If a line is bounded by points and a square is bounded by lines and a cube is bounded by squares, then a hypercube is bounded by three-dimensional cubes.

The sides of a hypercube are three-dimensional cubes.

Right, and you just, mathematically, you just work your way up.

You just keep going up, and the math will take you there.

There, that’s, there you go, math.

It sets you free.

There you go.

This is a real example where the math makes it a lot easier than trying to visualize it.

Okay, there you go.

Said no one ever.

Let’s convert this to math to make it easier.

That’s your higher dimensional differential geometry.

Okay, this is Eric Spenson, Mark Eric Spenson.

He says this, Neil, you have said before the dark matter should really be called dark gravity, and it really stuck with me and helped me understand it better.
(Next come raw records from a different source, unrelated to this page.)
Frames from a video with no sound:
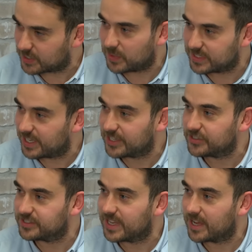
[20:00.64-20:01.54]

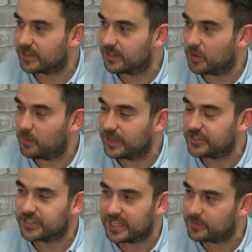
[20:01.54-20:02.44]
expectations down a little bit
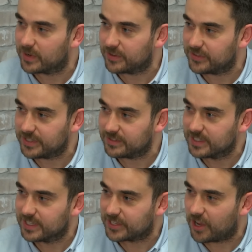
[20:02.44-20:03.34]
and just keep
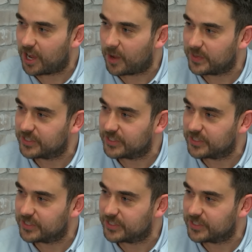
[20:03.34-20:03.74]
everything calm.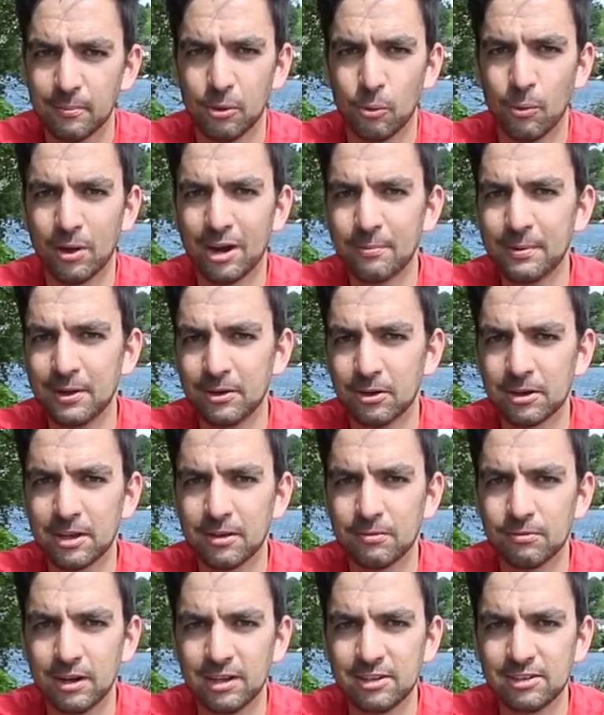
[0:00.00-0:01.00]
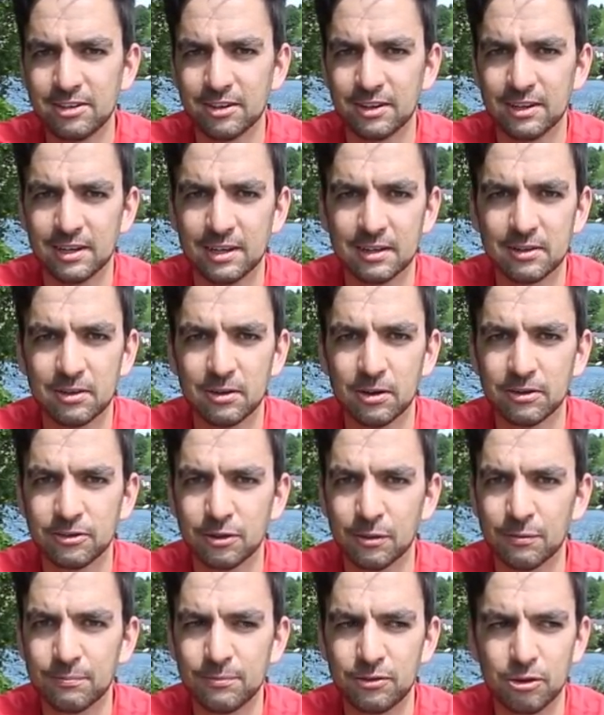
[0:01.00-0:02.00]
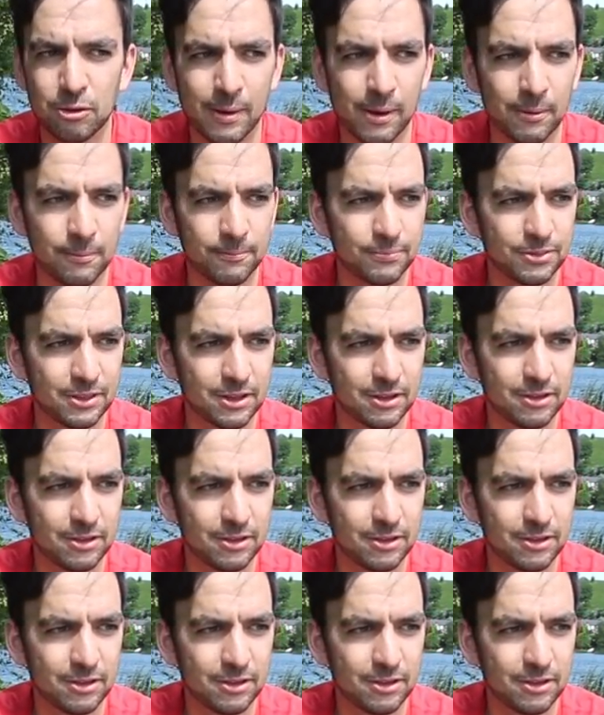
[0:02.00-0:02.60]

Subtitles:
But when I've been looking recently, it goes up to about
Do you have a similar and alternate name for dark energy that better summarizes the phenomenon?

I’ll give it a shock, but I want to hear…

Let’s see what Janna says.

Janna.

I would just call it dark expansion stuff.

We don’t know what it is.

Dark stretching?

Stretchy stuff.

But definitely dark gravity is what dark matter is.
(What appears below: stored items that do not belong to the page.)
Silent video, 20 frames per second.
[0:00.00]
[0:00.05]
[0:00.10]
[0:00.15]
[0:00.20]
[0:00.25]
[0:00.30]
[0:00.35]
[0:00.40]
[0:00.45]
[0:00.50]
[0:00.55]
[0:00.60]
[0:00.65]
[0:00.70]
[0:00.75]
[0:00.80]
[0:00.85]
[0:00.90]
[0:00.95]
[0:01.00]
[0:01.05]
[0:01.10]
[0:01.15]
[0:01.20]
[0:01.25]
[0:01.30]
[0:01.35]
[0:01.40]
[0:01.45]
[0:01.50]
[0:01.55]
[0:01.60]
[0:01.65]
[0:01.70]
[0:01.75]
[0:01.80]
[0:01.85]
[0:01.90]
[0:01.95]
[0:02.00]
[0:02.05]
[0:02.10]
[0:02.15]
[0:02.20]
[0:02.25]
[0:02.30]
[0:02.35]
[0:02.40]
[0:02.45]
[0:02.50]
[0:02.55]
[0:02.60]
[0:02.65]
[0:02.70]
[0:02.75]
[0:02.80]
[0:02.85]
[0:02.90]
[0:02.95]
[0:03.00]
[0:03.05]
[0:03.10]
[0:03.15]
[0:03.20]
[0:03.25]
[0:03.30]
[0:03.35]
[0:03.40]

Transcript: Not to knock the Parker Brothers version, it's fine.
It is literally dark gravity, and I’m totally cool with that.

Are you totally cool with that?

Totally cool with that.

Is a neutrino dark gravity?

Uh-oh.

Sure.

That’s a form of dark matter.

We have examples of forms of dark matter that we have detected.

They’re just not plentiful enough to explain so much of it.

Yeah.

But there are things called neutrinos, which we do detect, and they are dark, meaning they don’t interact with light.
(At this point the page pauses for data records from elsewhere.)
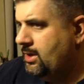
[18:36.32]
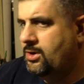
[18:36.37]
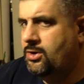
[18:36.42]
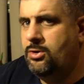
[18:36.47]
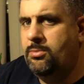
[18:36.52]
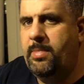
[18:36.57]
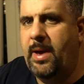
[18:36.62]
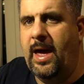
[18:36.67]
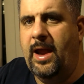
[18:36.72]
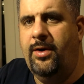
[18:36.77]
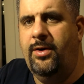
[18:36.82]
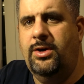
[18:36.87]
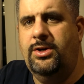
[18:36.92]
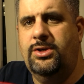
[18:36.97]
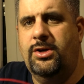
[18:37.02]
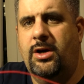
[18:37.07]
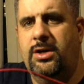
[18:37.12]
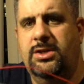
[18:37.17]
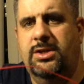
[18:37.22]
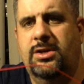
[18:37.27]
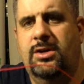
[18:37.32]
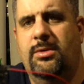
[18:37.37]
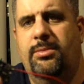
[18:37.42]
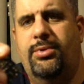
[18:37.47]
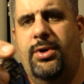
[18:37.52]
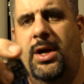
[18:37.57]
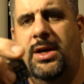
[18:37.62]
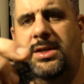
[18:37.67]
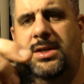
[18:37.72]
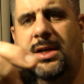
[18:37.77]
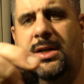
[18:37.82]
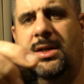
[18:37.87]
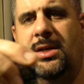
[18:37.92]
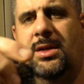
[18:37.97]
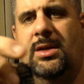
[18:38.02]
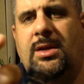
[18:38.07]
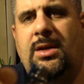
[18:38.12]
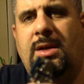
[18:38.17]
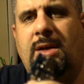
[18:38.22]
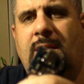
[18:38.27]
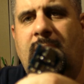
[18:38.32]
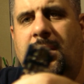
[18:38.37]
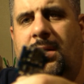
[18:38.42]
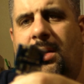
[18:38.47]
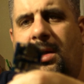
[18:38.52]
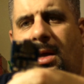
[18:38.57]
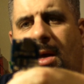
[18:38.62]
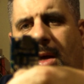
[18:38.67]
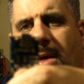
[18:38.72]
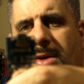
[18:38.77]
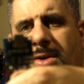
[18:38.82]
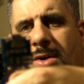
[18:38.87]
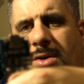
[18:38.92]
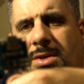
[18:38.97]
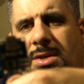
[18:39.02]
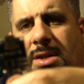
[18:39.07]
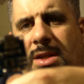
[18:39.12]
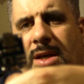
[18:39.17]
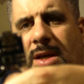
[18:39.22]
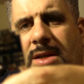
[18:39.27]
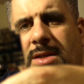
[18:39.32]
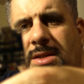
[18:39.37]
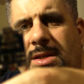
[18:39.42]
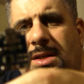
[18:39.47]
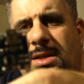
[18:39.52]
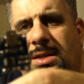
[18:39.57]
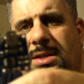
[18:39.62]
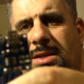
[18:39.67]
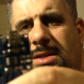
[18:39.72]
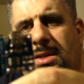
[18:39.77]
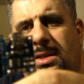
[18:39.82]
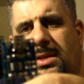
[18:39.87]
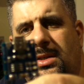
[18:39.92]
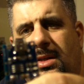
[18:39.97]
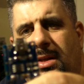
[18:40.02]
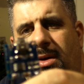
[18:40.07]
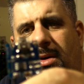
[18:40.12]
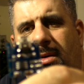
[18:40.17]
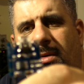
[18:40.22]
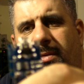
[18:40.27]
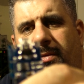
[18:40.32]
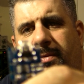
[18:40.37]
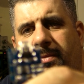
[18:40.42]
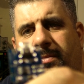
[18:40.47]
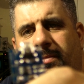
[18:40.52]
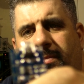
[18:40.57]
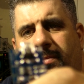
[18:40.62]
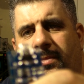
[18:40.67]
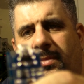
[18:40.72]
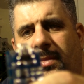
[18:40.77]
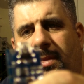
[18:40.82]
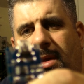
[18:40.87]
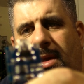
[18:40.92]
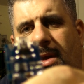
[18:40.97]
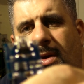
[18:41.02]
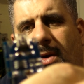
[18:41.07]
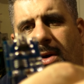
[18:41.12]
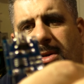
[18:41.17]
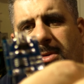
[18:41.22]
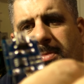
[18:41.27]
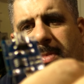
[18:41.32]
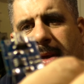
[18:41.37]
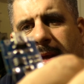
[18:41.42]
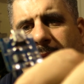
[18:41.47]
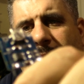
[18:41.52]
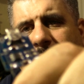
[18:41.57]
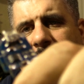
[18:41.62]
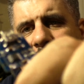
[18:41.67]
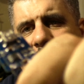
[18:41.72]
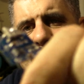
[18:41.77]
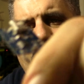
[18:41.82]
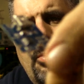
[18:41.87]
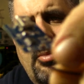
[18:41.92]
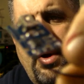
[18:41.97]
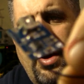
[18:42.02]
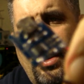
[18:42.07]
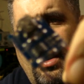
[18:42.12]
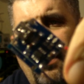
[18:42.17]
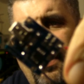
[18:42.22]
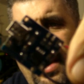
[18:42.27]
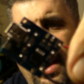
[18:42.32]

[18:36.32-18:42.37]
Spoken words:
to do battery charging in your project, I showed you these. This is this little USB lithium-ion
I wouldn’t call neutrinos dark gravity.

I’m pushing back a little on this.

That was rough, man.

Uh-oh.

You got front row seat.

Yeah.

I’m nerd fight.

Right now, I got my popcorn.

I’m just like, nerd fight.

Oh, this is good.

I will jump in with the dark energy, though, what if we thought of it as like an invisible ocean?

Because that’s sort of what the dark energy is around us all the time, and it’s as though we’re in a storm of dark particles and dark energy.

It’s just that it’s really that it’s invisible is the thing.

You can see right through it.

It’s not that if you had it in your hands, it would look dark.

It’s invisible.

Right, right.

So, yeah, both dark and energy really don’t apply.

We need a better name for it.

Yeah.

There you go.

So it’s really in the name.

Vacuum bath.

Next one.

Last one.

Real fast.

Janna, half a sound bite.

This is Hector Salazar, who says this.

Can other universes influence or overlap with our own?

And is there any evidence that this might be happening?

This would be the parallel universe.

Yeah, very speculative, but if you consider a universe, let’s say, we’re floating on a three-dimensional membrane in a higher-dimensional space, and there’s another one of those floating also in the higher-dimensional space, parallel, or in some sense.

Now, do they both share this membrane you’re talking about?

No, they do not.

They can choose separate membranes.

So in that sense, we would call them universes.

And yes, it is possible that they have interacted in the past and that there would be some archaeological record of that or in the future.

But if they intersect, is there an intersection line, a three-dimensional line?

In which you live in both universes.

Like a party wall.

So technically, if you mean by universe, the galaxies and everything you see, and not the whole space time, then technically, yes, two universes, two membranes can interact and can coexist.

I want that.

I like the idea of living on the boundary between two universes.

Only if the people in the other universes aren’t a-holes.

And as long as the laws of physics there are the same as ours, because you don’t want to decompose into a puddle of goo.

Yeah, that would be bad.

That would be bad.

If the charge of the electron is different, bad, very bad, bad universe, stay away.

We got to call it quits there.

Always good to have you on, Janet.

It’s always fun to be here.

We don’t have you enough.

Thanks.

So much fun.

Janna Levin, Professor of Physics up at Columbia and Barnard College.

I am Neil deGrasse Tyson, your personal astrophysicist, signing off for StarTalk, bidding you, as always, to keep looking out.